Welcome to the Blog of Lynne Erskine!

WELCOME TO MY BLOG!

I am a crazy and WAHM of 4 children. I have been blessed with a wonderful and long suffering husband, two wonderful boys and two wonderful girls, and we live in Fife, Scotland. Here you will find my somewhat tongue-in-cheek view on life in general, and life in general for me consists mainly of raising my children. My business, Caralyle Cards & Invitations is also a big feature in my life, although at the time of writing this heading, I am on maternity leave following the birth of my youngest, Ruby, in October 2010. Enjoy, follow, and feel free to leave a comment! x

Friday, 14 January 2011

So, the weaning age is, yet again, under scrutiny

There's been a lot of hype in the media, once more, about when to move your child from your own bosomly nutrition (or formula milk - and despite choosing to breastfeed, I do not believe this liquid is sent directly from the devil) onto solids. The Times was, I believe, the first to put this 'new' information forth to those of us in the UK.

While having a sneaky Starbucks this morning (and yes, in this month of gross frugal-ness it's not entirely appropriate, I'm sure I should have taken a flask of tea, with the tea being made from muslin squares and hoover dust) I decided to search out this article online. God bless the mobile phone with internet access. So I read the article, and have yet to track down the actual research it referred to. So, after being told by the government for the past 'x' years that we should be exclusively breastfeeding for 6 months, this has been cast into doubt. It now 'may' throw our offspring under a cloud of 'possible' malnutrition. Apparently, the delayed introduction of solids can increase the likelyhood of allergies and iron deficiency.

So my opinion? I'm swaying towards load of tosh, with a heavy sprinkling of use your own common sense. What did mothers do before the government waded in shoving guidelines up our noses? We followed our instincts. And be they wrong or right (and as instincts go, is there actually a clean cut answer to what's wrong or right?) we just did it, no question, no judgment, nada. If the government produced a paper tomorrow which showed that the University of Anywhere had conducted research into nose picking, and doing it publicly actually increased your street cred and popularity, I wouldn't run out the door with a finger up my nose. So where does this weaning advice come into play?

Now don't get me wrong, I'm all for research and it's benefits. But it really should be presented in such a way as to help women make an informed choice, not guilt them into doing something because the powers that be say so. Personally, I think I am sensible enough to see when my children need something other than milk.

My own experience is that children, even siblings, are grossly different. My first child was mainly bottlefed, we gave breastfeeding a good try, and after 3 or 4 weeks, all of that time suffering breast thrush and immense pain we gave up. I do believe that breastmilk is a fabulous substance, but you do reach of point of realising that sometimes, other things can be more important. Had I carried on with that pain another day, I am pretty sure I'd have ended up in a lunatic assylum. It's all very well being breastfed, but it can't help you with your mother's mental health. So, Callum went onto bottles, very quickly up to 8oz of hungry baby milk in a sitting, and still wanted more. So, by 12 weeks, he was on solids. I would admit to bowing to a little pressure, and he was probably on food a little earlier than I'd have liked, looking back. Rachel was breastfed after we got over those initial problems. She was on solids around 5 months, as and when I felt she displayed the readiness. Then there was Ryan. Also breastfed, he had other ideas. Much as I tried from around 5 months, he point blank refused. It was 7 months before he would accept anything other than milk directly from the breast. We offered, but he refused. By that time, I must admit, I was very frustrated, and ready for a break. But in the end, he showed me when he was ready, and that's fine by me. Now had I been a more careful mother, the new information would have thrown me into chaos, wondering if I'd harmed by youngest son by not force feeding him in in the birthing suite. Not me, I'm far to sloppy for that.

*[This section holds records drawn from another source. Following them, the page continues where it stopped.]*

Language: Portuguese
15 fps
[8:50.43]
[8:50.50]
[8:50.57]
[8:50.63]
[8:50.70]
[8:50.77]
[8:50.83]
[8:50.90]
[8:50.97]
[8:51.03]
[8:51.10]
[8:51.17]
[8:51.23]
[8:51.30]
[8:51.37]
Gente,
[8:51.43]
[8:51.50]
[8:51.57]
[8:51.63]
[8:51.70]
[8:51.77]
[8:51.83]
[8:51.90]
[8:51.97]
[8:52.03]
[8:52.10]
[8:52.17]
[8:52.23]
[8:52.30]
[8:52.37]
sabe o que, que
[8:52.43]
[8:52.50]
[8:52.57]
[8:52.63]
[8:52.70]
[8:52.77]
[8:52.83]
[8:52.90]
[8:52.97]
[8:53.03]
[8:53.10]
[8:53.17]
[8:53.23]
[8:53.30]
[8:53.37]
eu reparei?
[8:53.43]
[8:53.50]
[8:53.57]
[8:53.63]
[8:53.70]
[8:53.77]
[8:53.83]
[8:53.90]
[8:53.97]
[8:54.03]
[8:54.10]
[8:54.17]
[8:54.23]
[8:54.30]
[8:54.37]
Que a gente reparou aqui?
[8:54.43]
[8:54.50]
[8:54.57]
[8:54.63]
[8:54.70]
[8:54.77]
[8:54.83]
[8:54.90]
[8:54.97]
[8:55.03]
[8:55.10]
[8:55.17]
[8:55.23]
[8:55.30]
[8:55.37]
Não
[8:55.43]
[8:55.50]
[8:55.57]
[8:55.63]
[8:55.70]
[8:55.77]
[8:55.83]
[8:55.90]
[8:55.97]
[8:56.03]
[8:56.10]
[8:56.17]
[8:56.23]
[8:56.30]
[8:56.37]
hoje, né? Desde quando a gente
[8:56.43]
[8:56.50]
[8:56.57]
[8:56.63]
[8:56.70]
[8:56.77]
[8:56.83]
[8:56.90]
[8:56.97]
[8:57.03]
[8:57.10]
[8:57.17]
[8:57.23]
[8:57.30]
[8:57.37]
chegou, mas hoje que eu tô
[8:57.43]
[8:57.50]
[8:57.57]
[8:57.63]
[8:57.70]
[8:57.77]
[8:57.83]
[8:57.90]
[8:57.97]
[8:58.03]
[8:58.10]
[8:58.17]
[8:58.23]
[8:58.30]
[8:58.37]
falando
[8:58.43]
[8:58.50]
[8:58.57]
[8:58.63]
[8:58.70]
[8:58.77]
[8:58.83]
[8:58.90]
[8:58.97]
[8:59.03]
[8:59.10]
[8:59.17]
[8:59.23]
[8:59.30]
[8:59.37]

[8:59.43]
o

Ruby's now somewhere between 3 and 4 months, and the truth of the matter is, I'm intrinsically lazy. I'm breastfeeding her, and I do 'feel' it's the best thing to do. Not because the government say so, and at the end of the day, it's all about saving money for them, be it in healthcare or whatever. And also I wouldn't trust this coalition as far as I could throw them. I couldn't imagine at the moment having to find time or inclination to make bottles, or find places to heat them when I'm out. Or do anything except shove a boob at a screaming child in the night. So my lazy self will let her decide when she's ready for food. And as far as I'm concerned, the later the better, it's less hassle that way, but at whatever point she and I decide she's ready, I'll be there with my hand blender and steamed veg.

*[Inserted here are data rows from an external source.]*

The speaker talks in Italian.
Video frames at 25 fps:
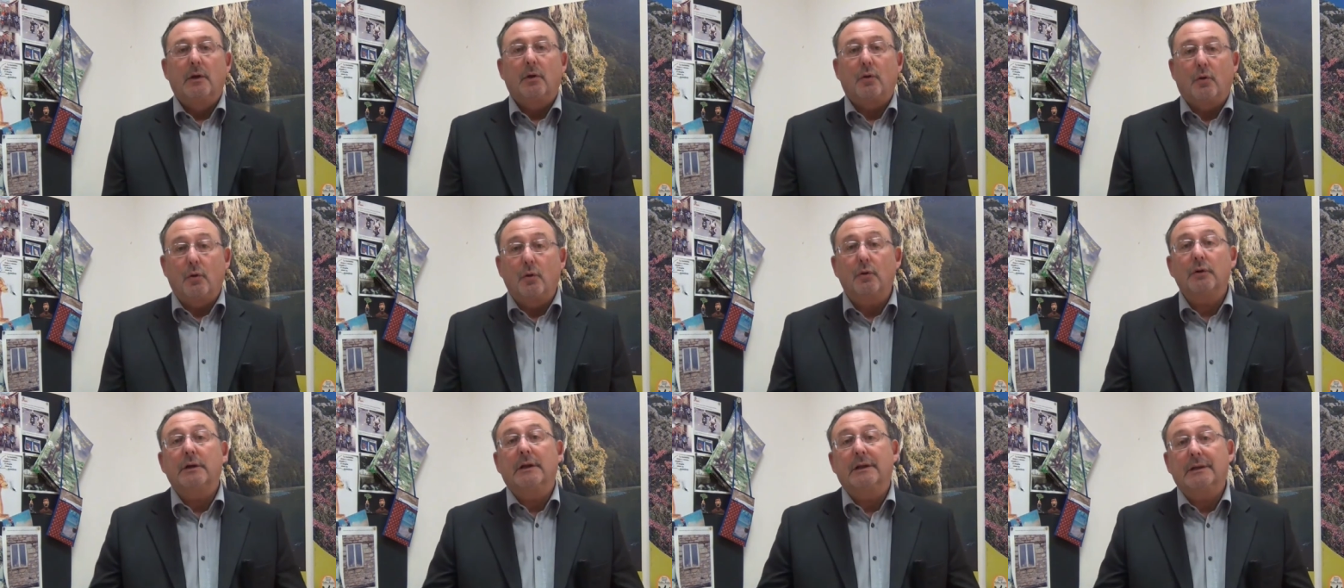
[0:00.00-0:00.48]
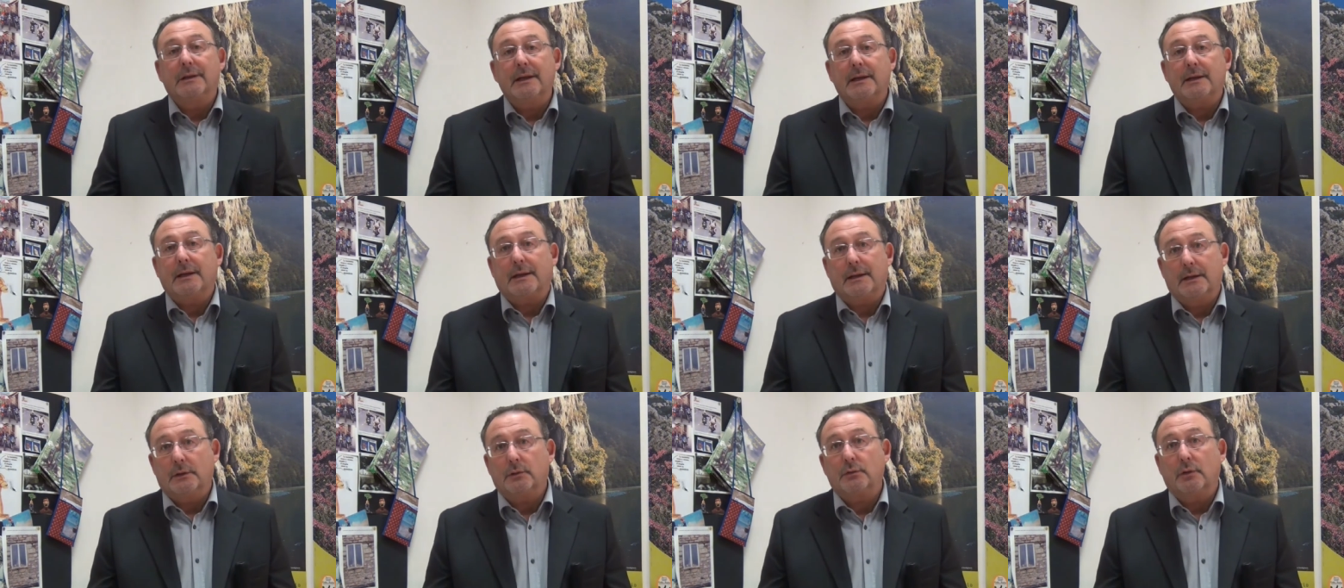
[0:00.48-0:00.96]
con il
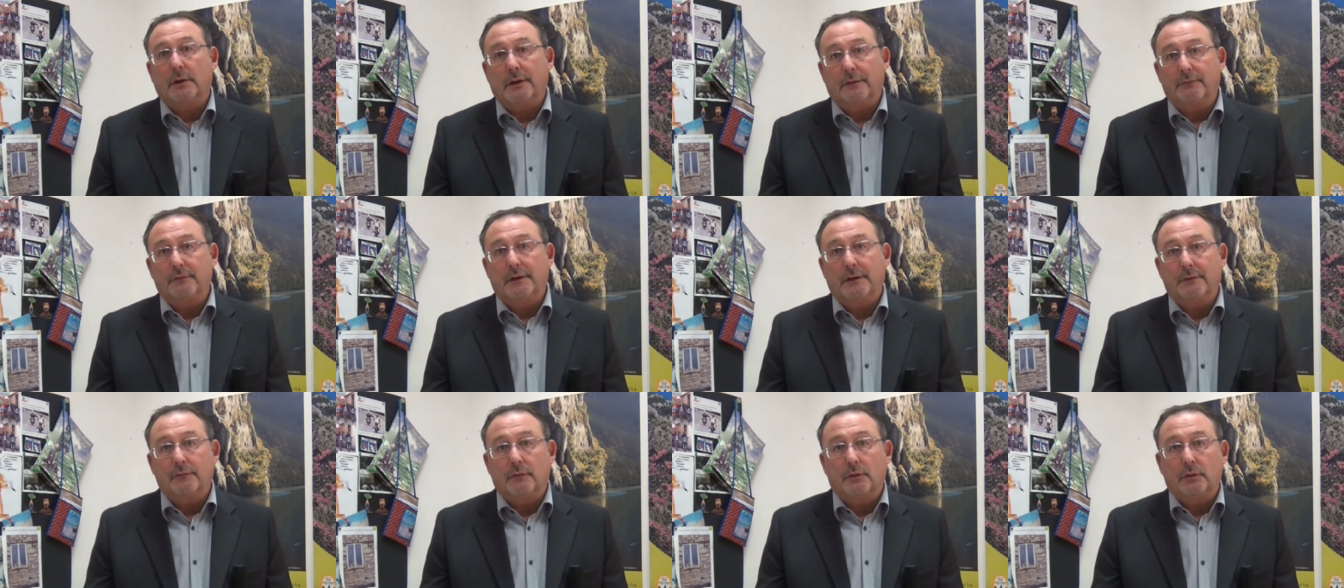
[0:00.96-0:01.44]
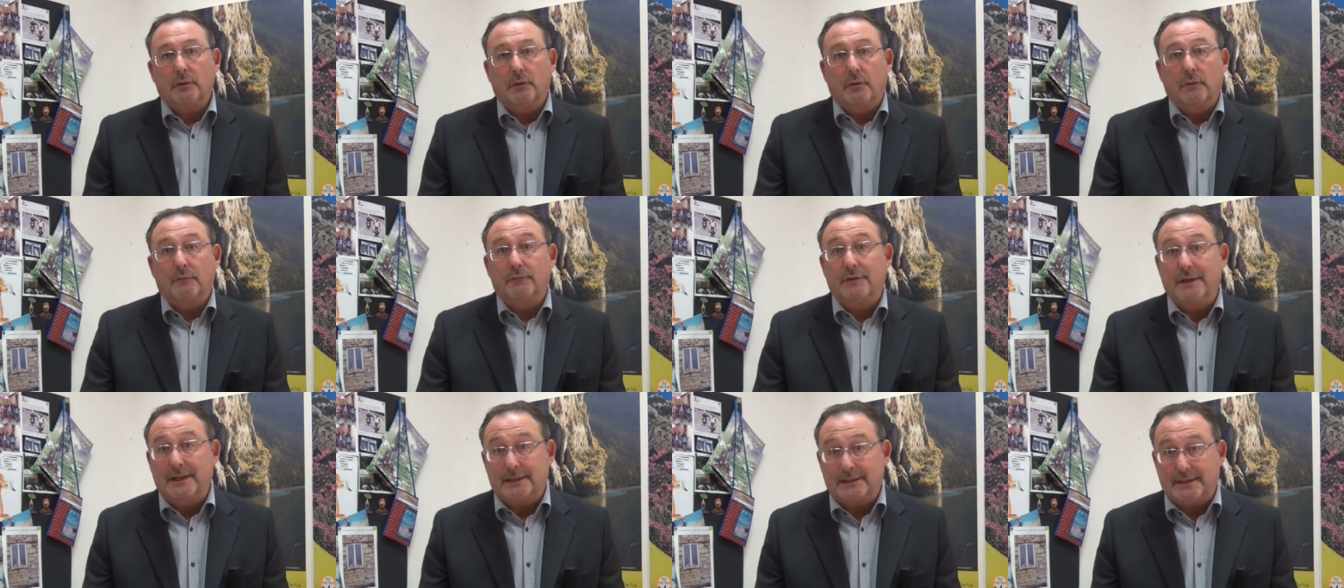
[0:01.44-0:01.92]
decreto le avevano
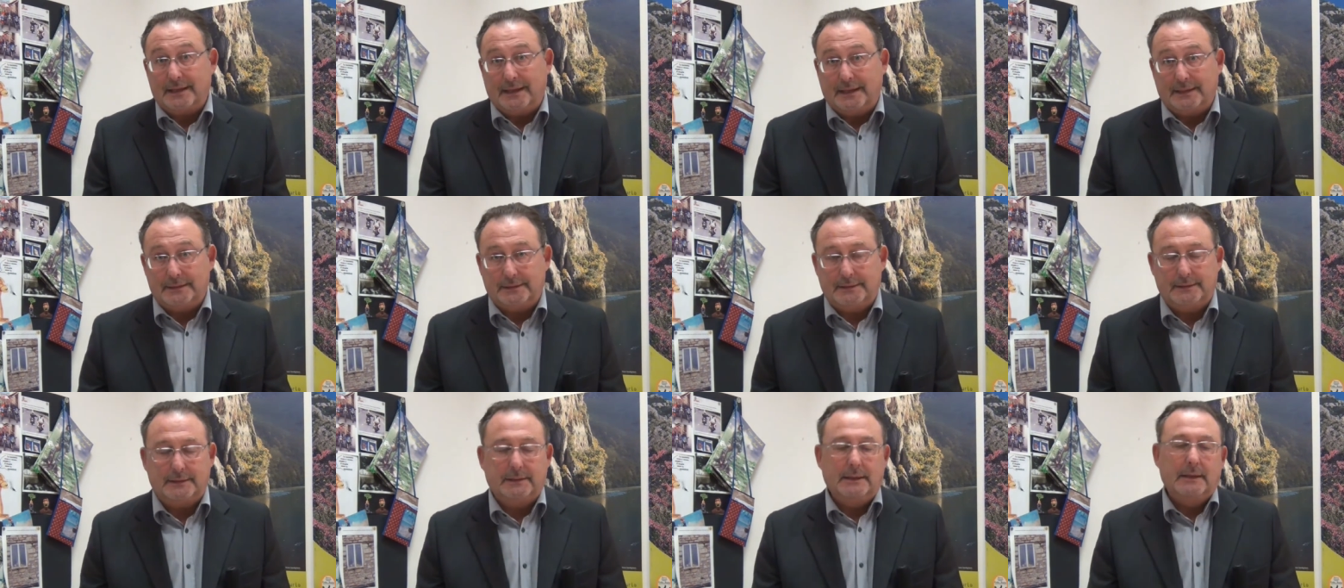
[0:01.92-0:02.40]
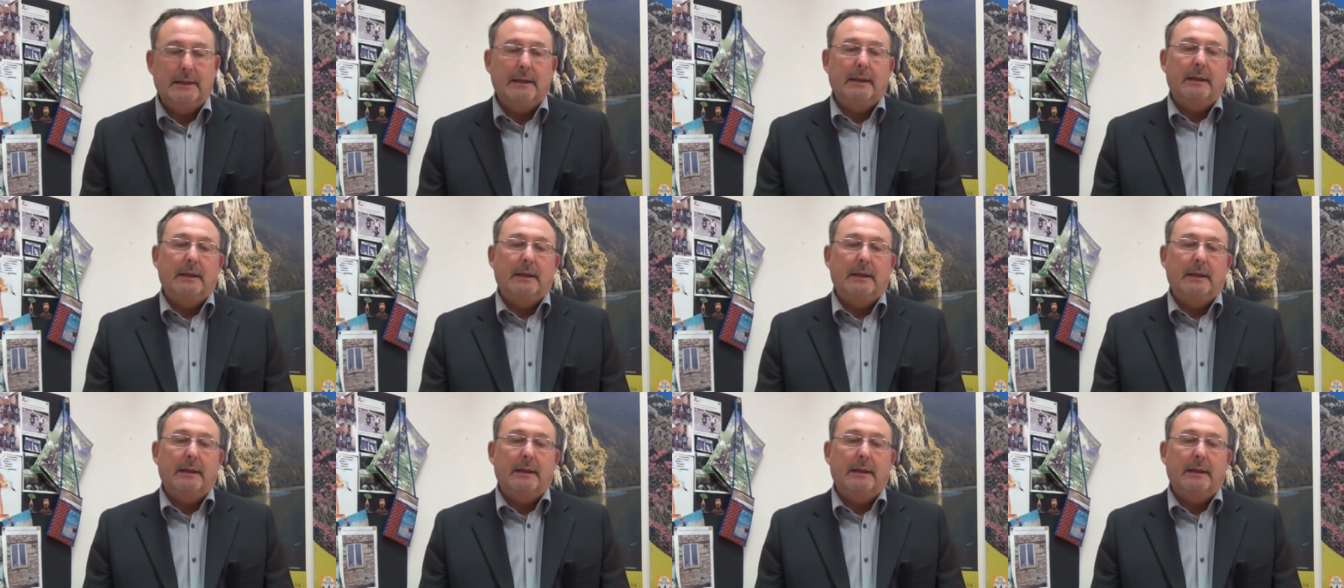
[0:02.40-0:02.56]
vietate.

Maybe I'll wait until she's 12 and we just take her out for a deep fried mars bar and a can of irn bru. We are in Scotland after all.

2 comments:

  1. Get your boobs out again Lynne and follow your instinct. You've got enough experience to know what's best, although I get a bit uncomfortable when I hear about children aged 6 still wanting breast fed, so please don't keep doing that to Ruby til she's 12 then stuff her with deep fried mars bars, at least do it when she's younger. Just think of all the extra choccy she'll get!